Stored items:
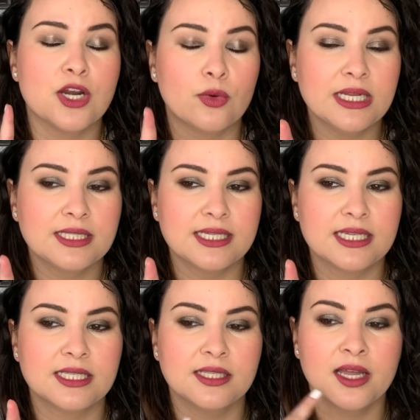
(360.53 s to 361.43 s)
I noticed
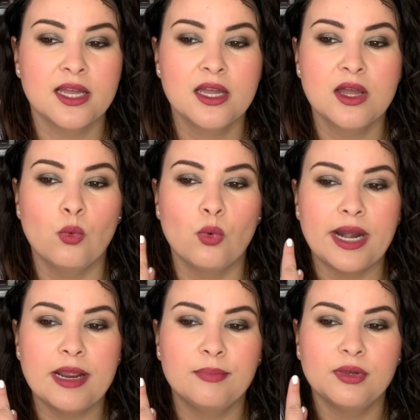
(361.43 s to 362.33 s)
is
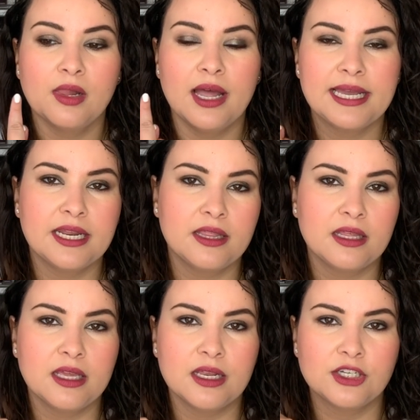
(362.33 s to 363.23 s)
when I applied
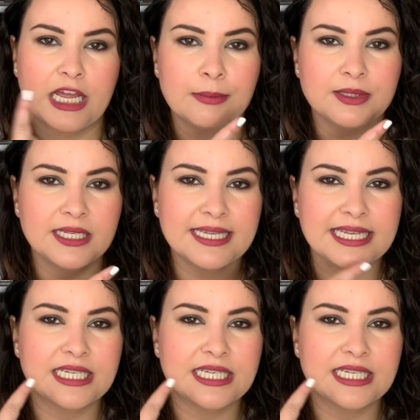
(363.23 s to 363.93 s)
the chapstick,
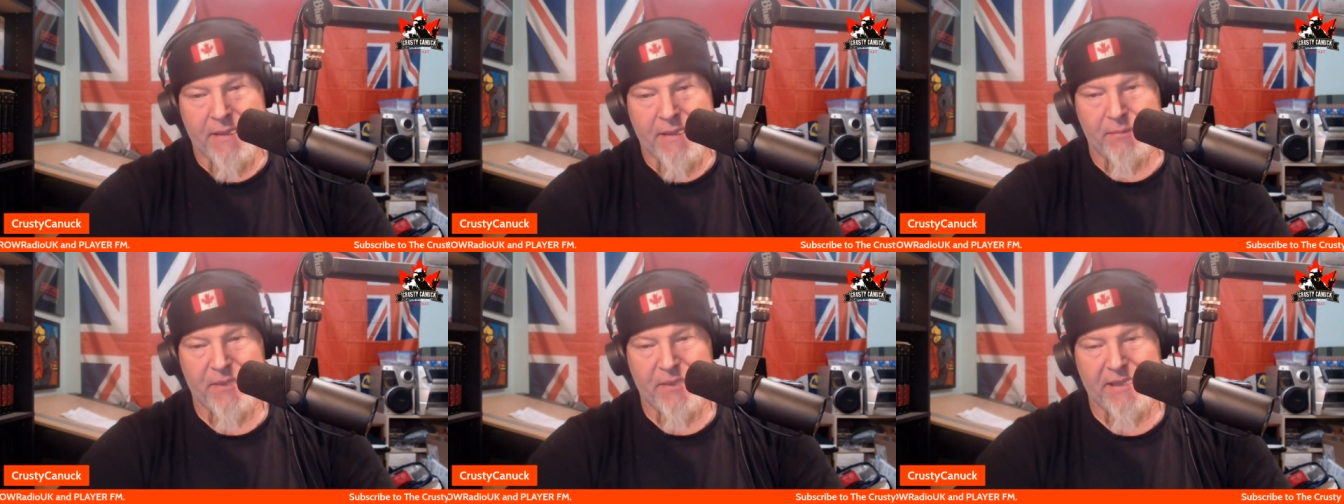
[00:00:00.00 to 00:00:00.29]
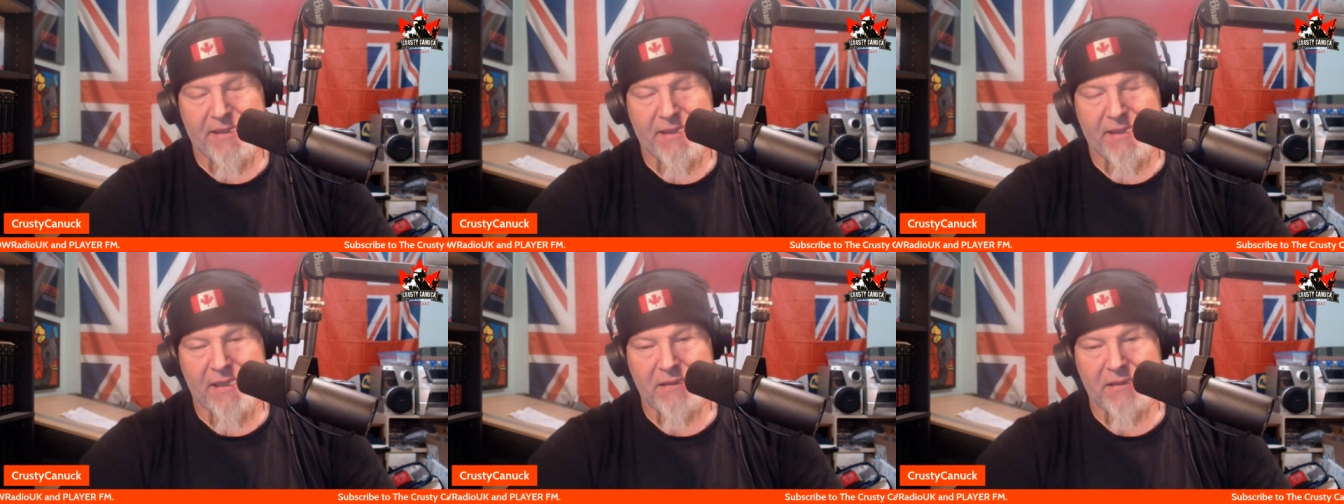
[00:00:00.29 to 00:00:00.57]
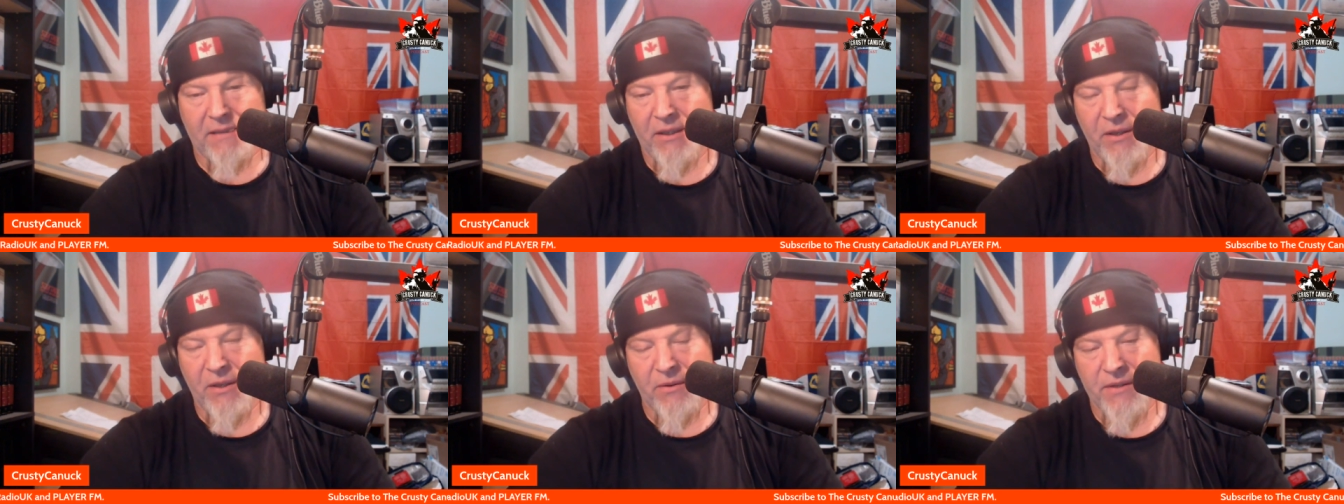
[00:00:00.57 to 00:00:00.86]
but uh,
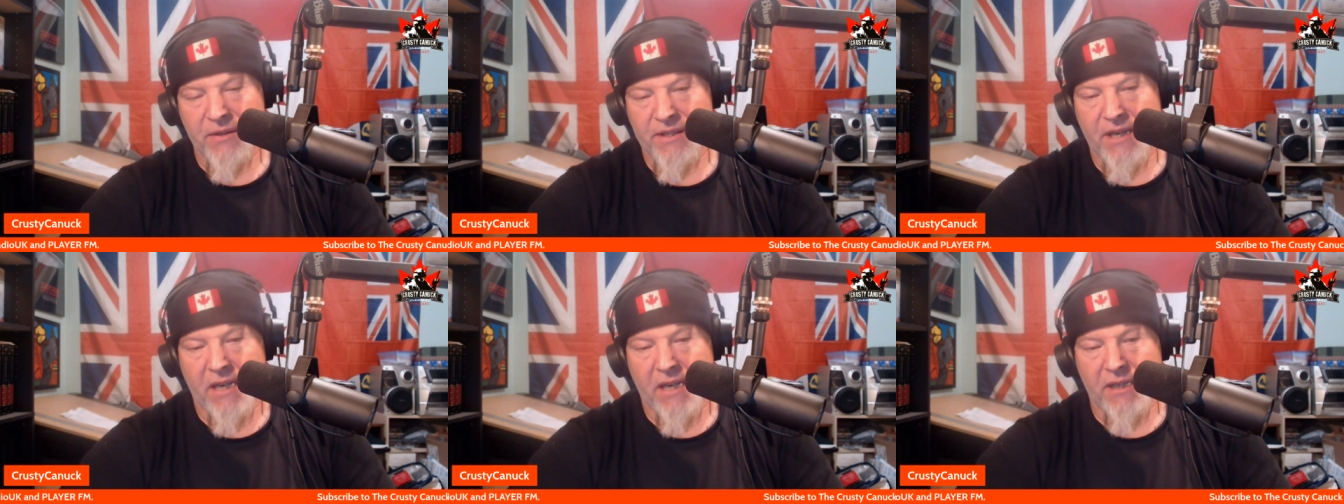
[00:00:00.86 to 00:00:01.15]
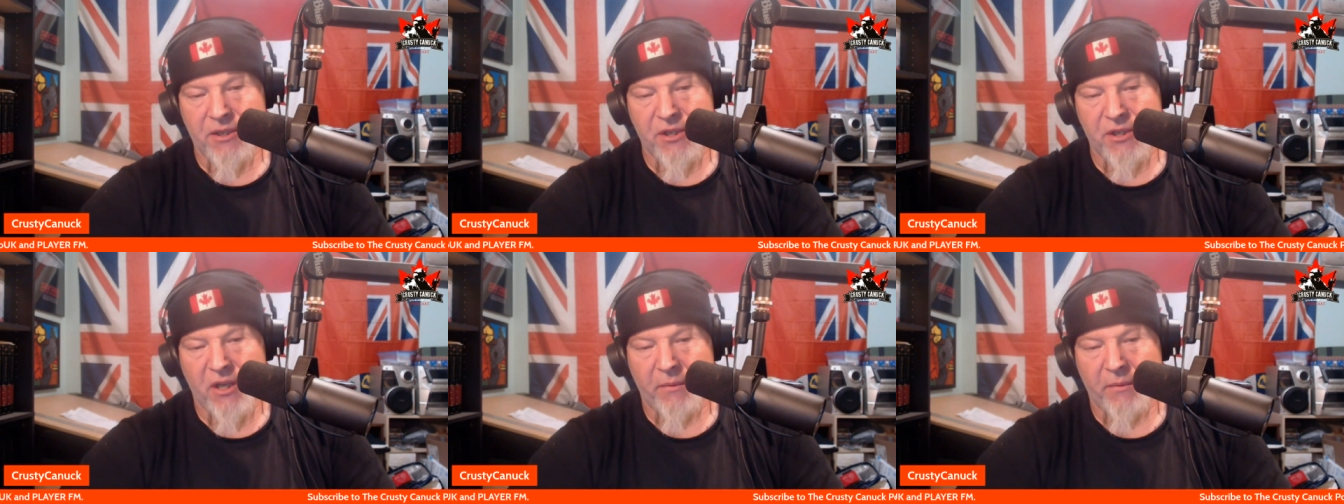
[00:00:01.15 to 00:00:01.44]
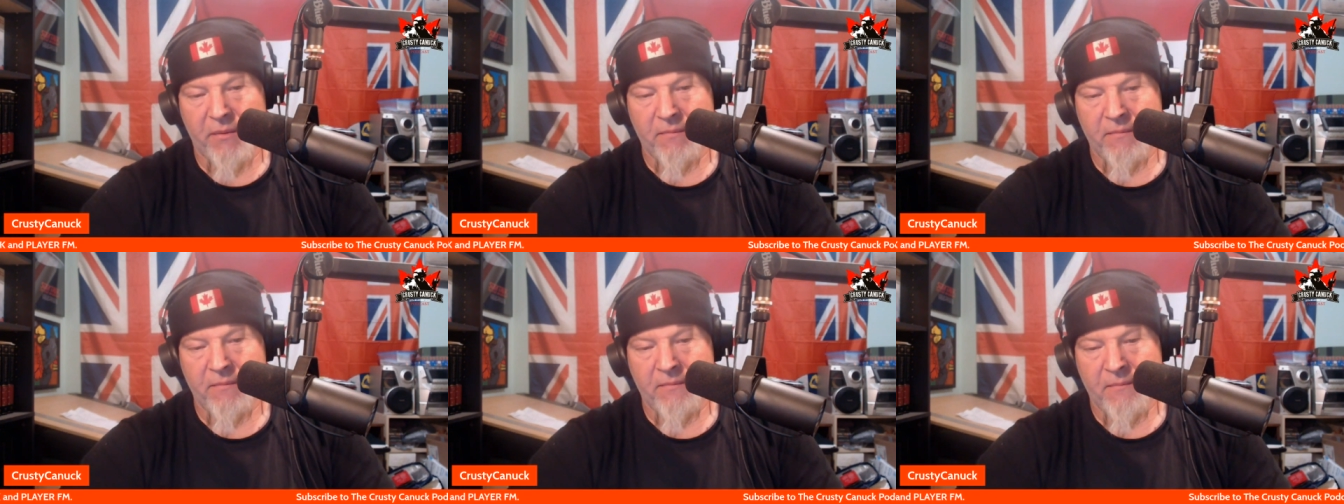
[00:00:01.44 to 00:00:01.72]
now you decide ladies and
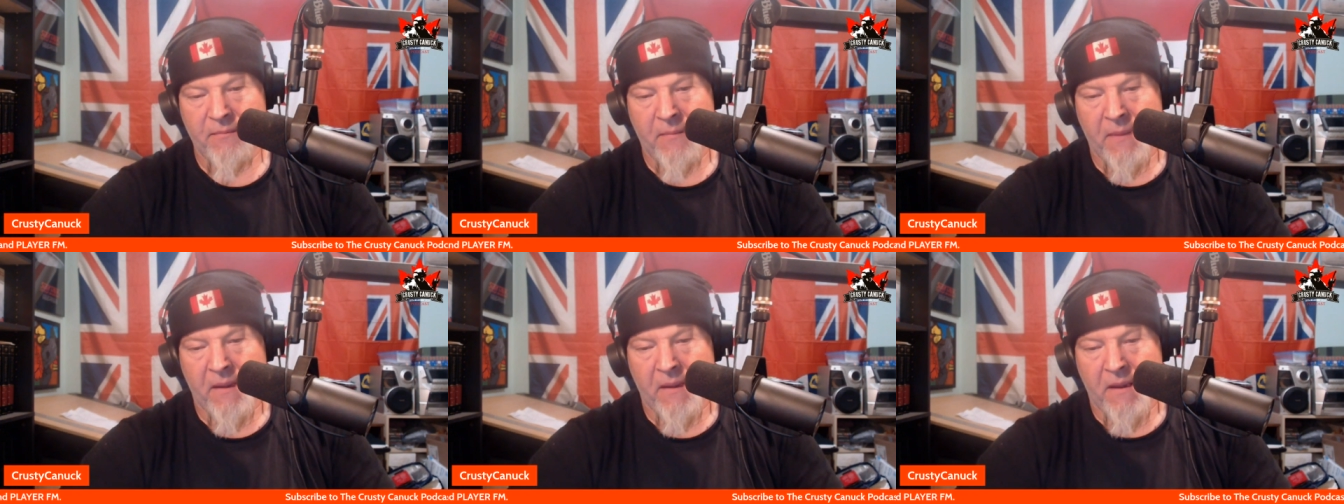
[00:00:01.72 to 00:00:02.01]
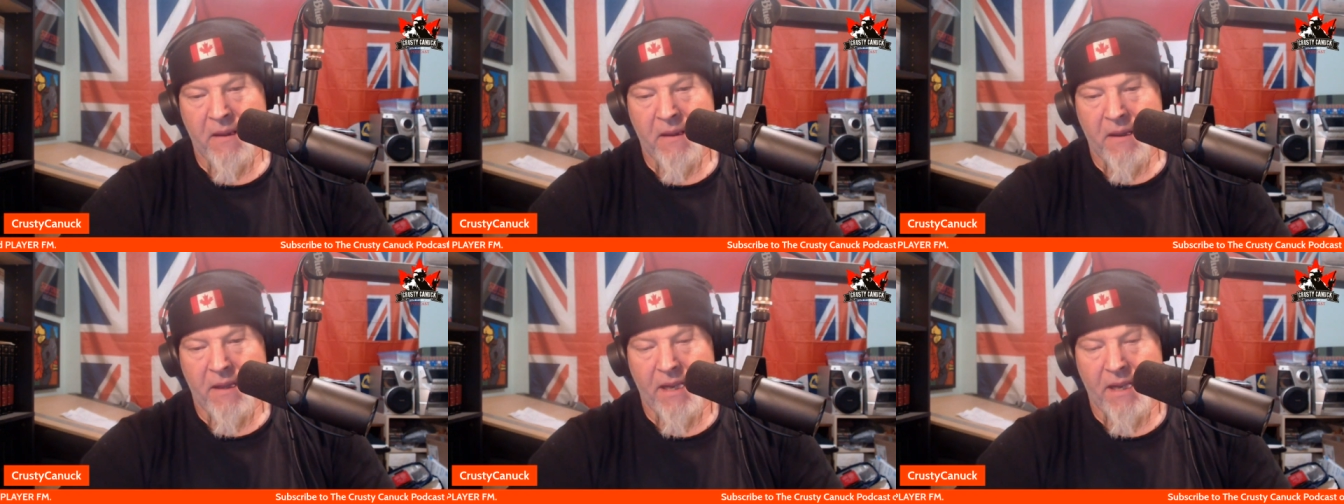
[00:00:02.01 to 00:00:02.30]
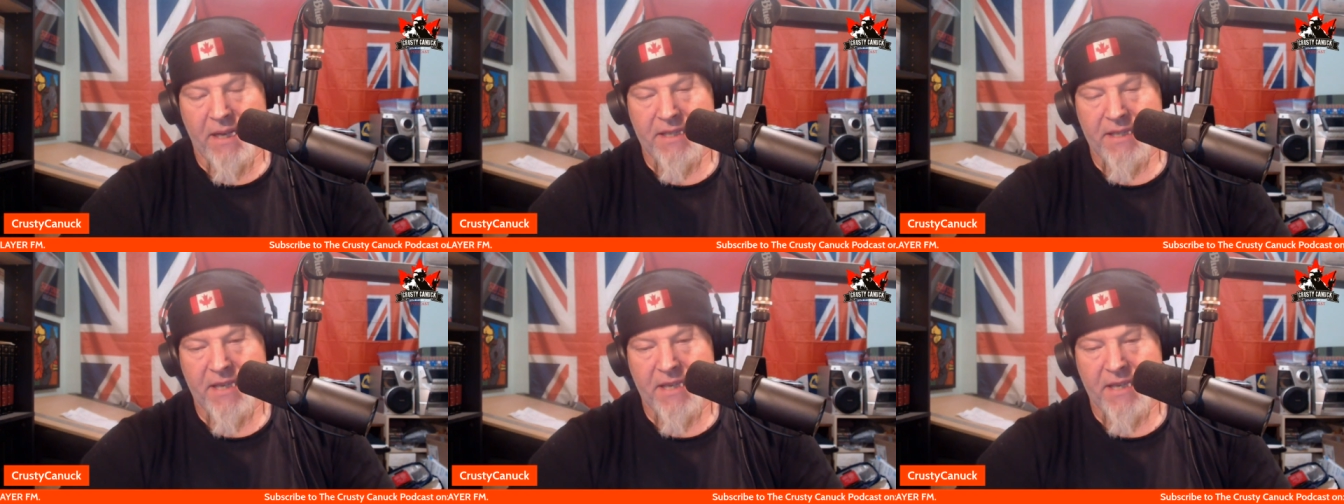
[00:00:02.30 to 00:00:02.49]
gentlemen like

## What you are asked to do
Nothing but the lines from the one containing "[00:00:01.72 to 00:00:02.01]" through the end of the entries is to be retyped, exactly as written and without pictures.

## Finished exercise
[00:00:01.72 to 00:00:02.01]
[00:00:02.01 to 00:00:02.30]
[00:00:02.30 to 00:00:02.49]
gentlemen like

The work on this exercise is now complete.